**Exercise description**
Scan the records for lines holding "frames". Say how many there are and give nothing else.

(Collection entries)

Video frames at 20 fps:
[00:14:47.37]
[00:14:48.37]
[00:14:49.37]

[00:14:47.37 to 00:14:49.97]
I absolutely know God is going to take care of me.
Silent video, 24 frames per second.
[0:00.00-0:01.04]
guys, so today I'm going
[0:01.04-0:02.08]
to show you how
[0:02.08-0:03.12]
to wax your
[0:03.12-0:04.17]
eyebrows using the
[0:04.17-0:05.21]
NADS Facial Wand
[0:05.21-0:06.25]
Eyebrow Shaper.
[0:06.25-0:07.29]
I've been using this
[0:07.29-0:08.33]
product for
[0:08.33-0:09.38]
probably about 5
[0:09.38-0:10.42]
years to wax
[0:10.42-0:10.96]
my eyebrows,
==
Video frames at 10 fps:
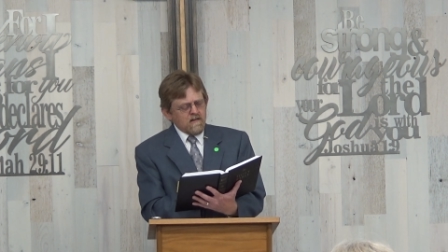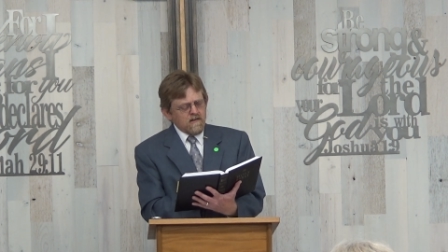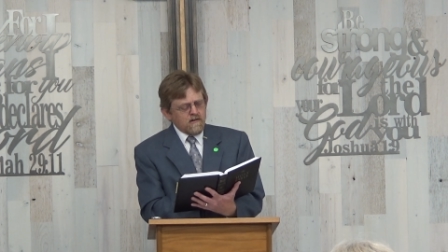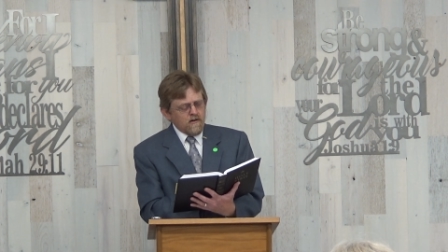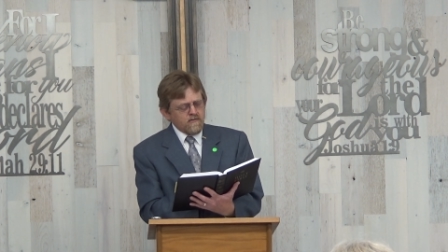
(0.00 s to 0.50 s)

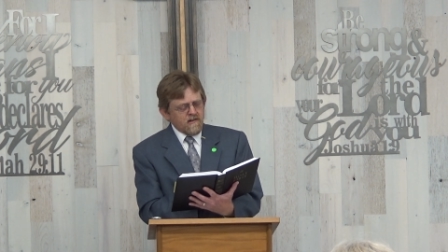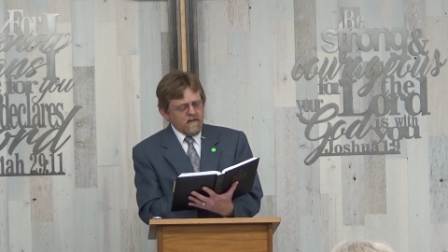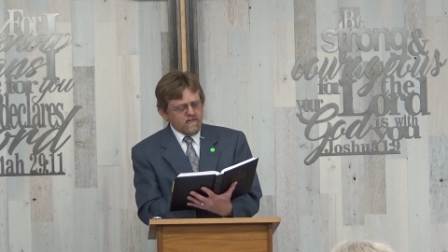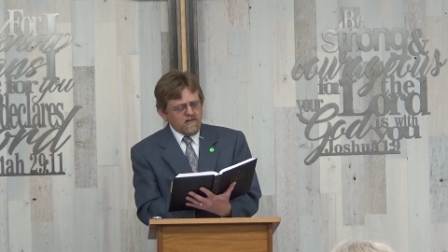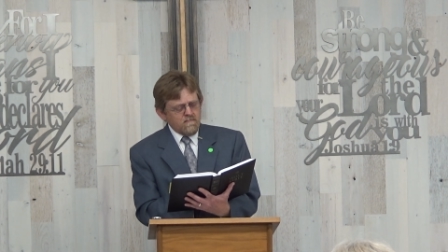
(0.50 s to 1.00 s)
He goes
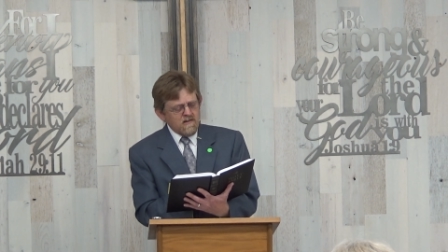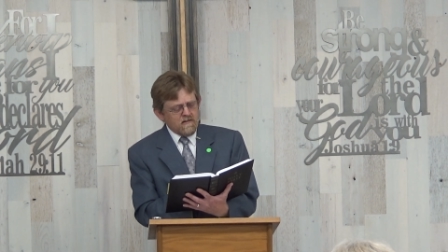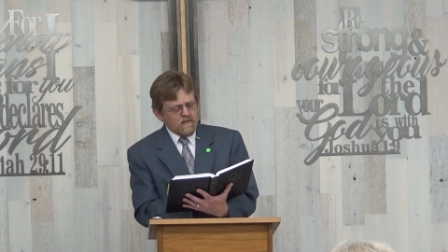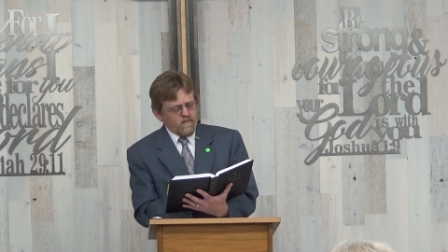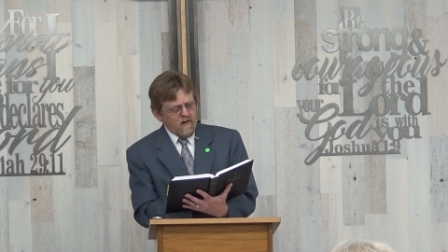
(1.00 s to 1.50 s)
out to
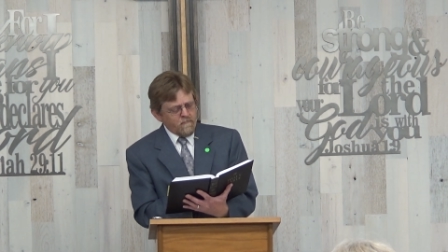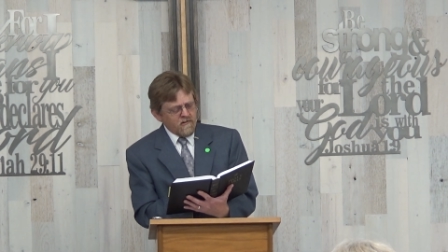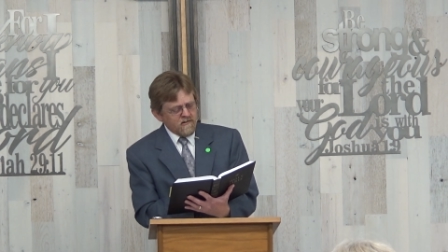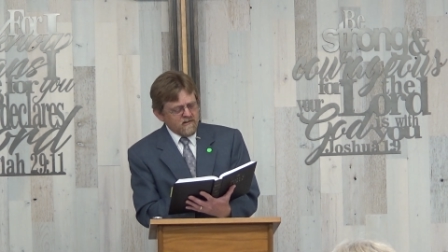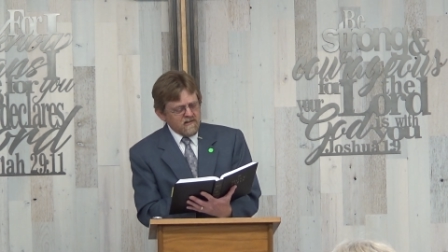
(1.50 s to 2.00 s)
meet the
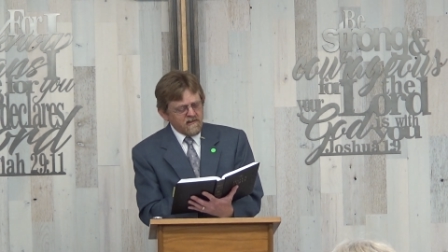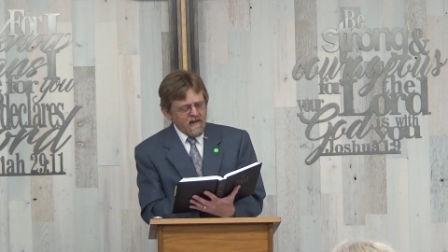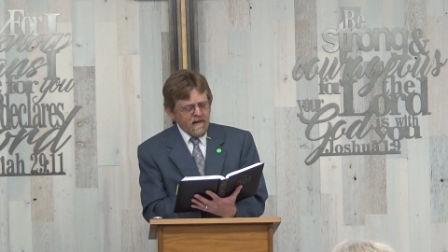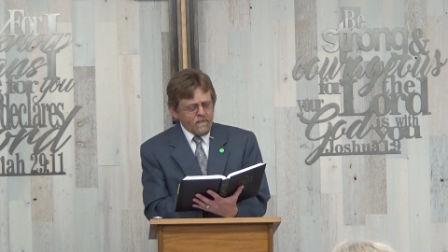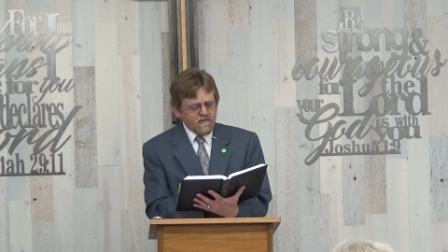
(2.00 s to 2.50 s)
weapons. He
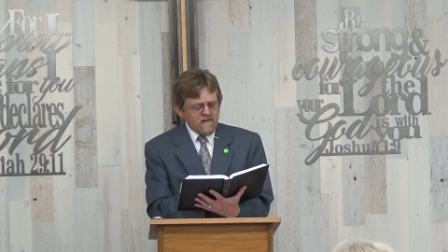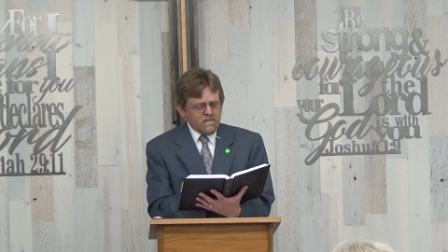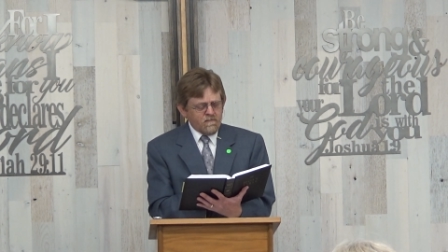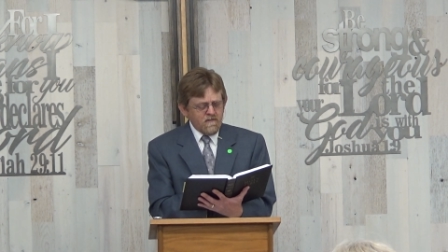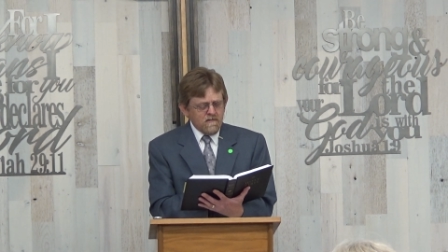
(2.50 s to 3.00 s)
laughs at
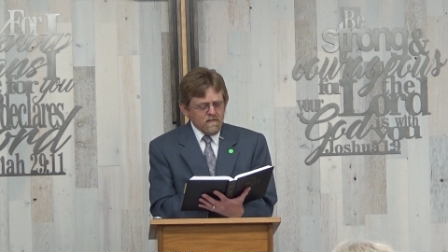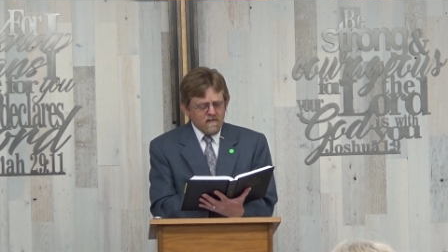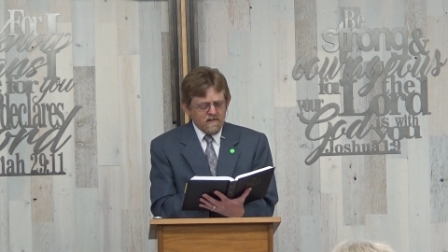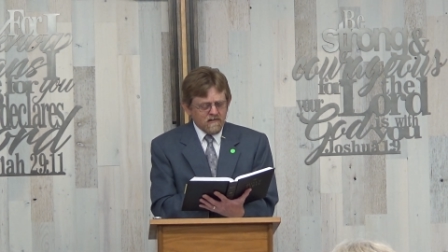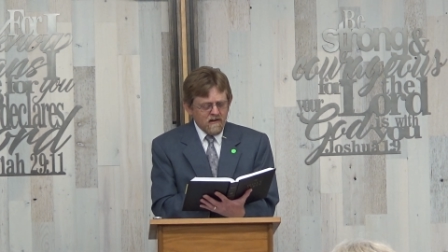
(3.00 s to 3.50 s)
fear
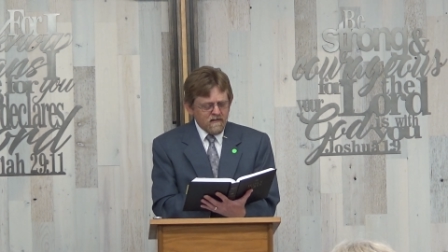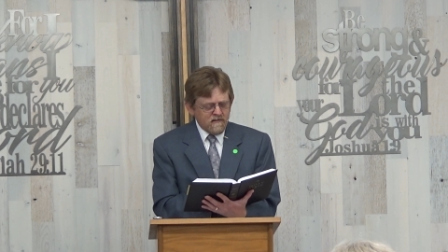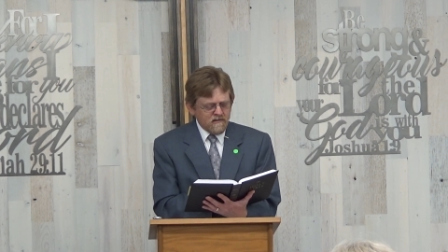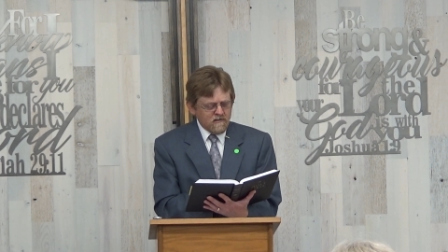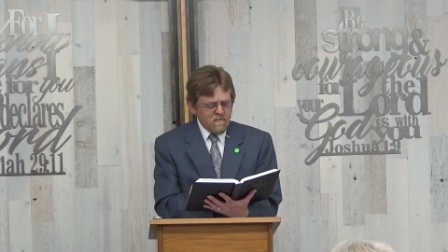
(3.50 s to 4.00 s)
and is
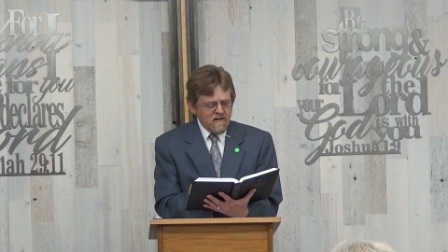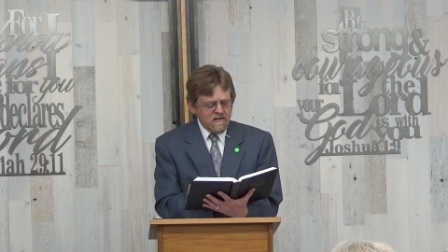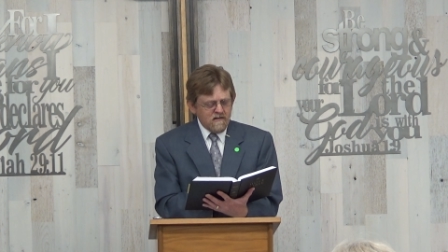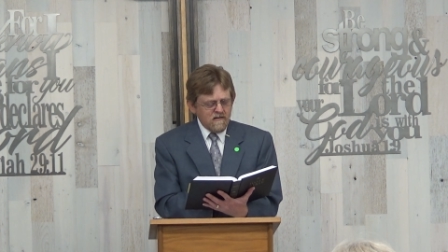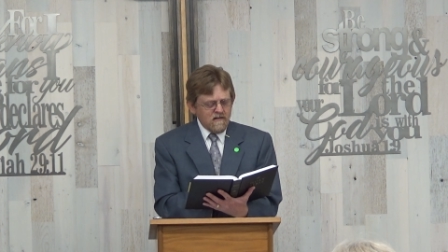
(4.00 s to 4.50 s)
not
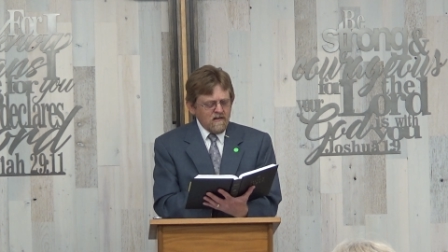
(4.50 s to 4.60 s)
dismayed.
* * *
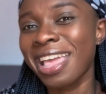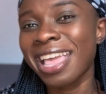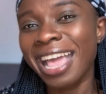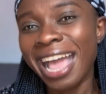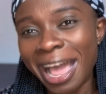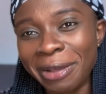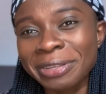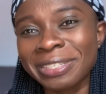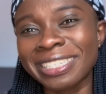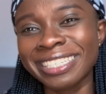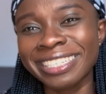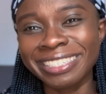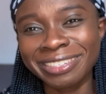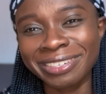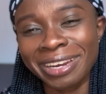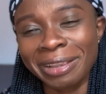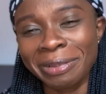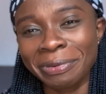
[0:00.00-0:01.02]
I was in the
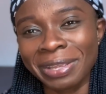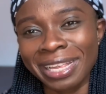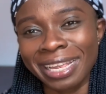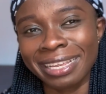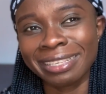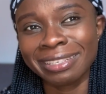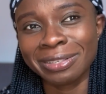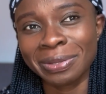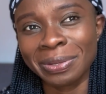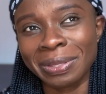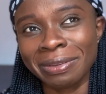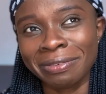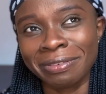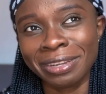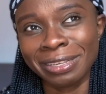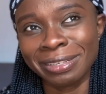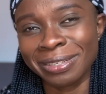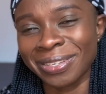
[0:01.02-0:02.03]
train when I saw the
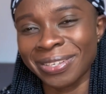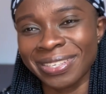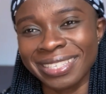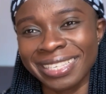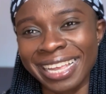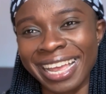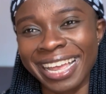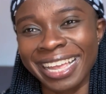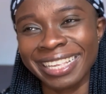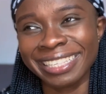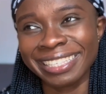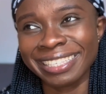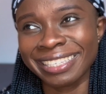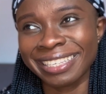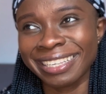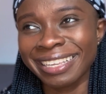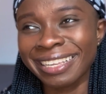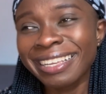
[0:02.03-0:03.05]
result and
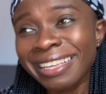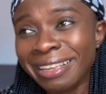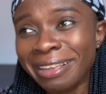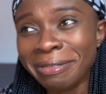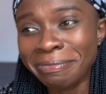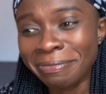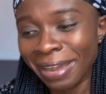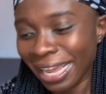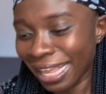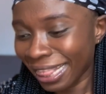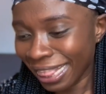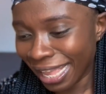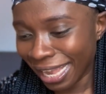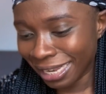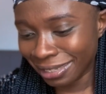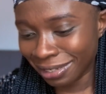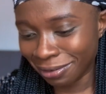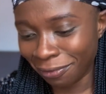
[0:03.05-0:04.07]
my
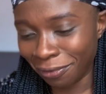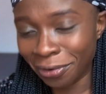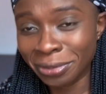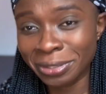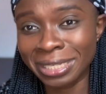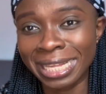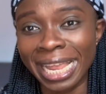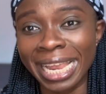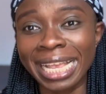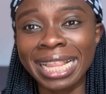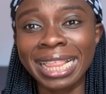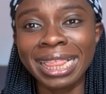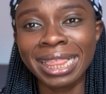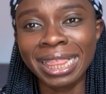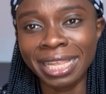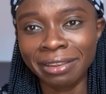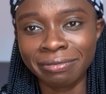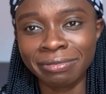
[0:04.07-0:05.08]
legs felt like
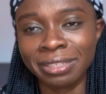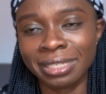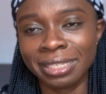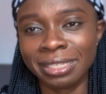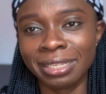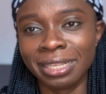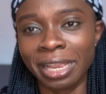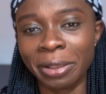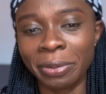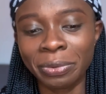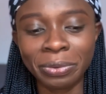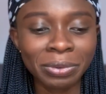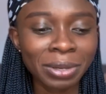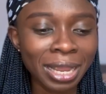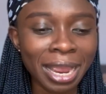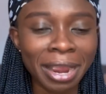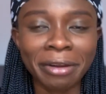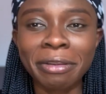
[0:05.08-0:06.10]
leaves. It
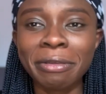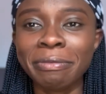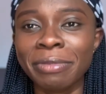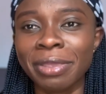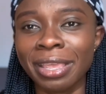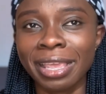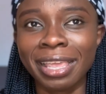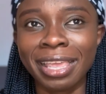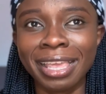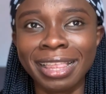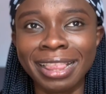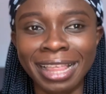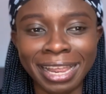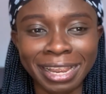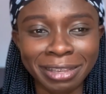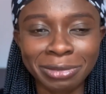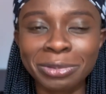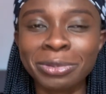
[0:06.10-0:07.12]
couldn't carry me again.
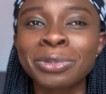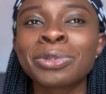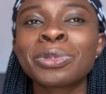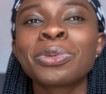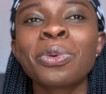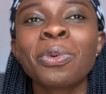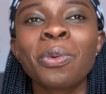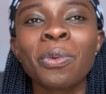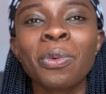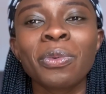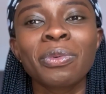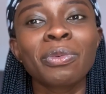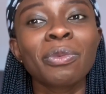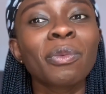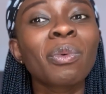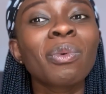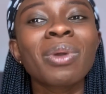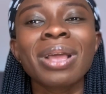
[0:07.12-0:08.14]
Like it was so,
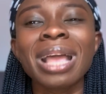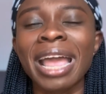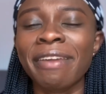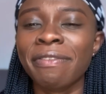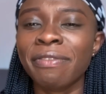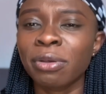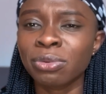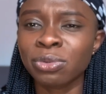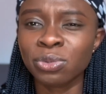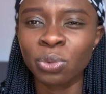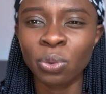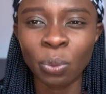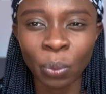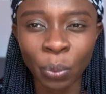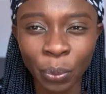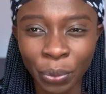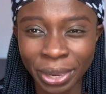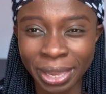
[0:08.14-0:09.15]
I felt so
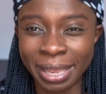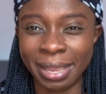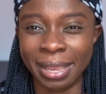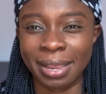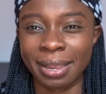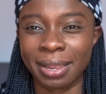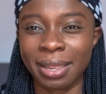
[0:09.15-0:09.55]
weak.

**Response area**
3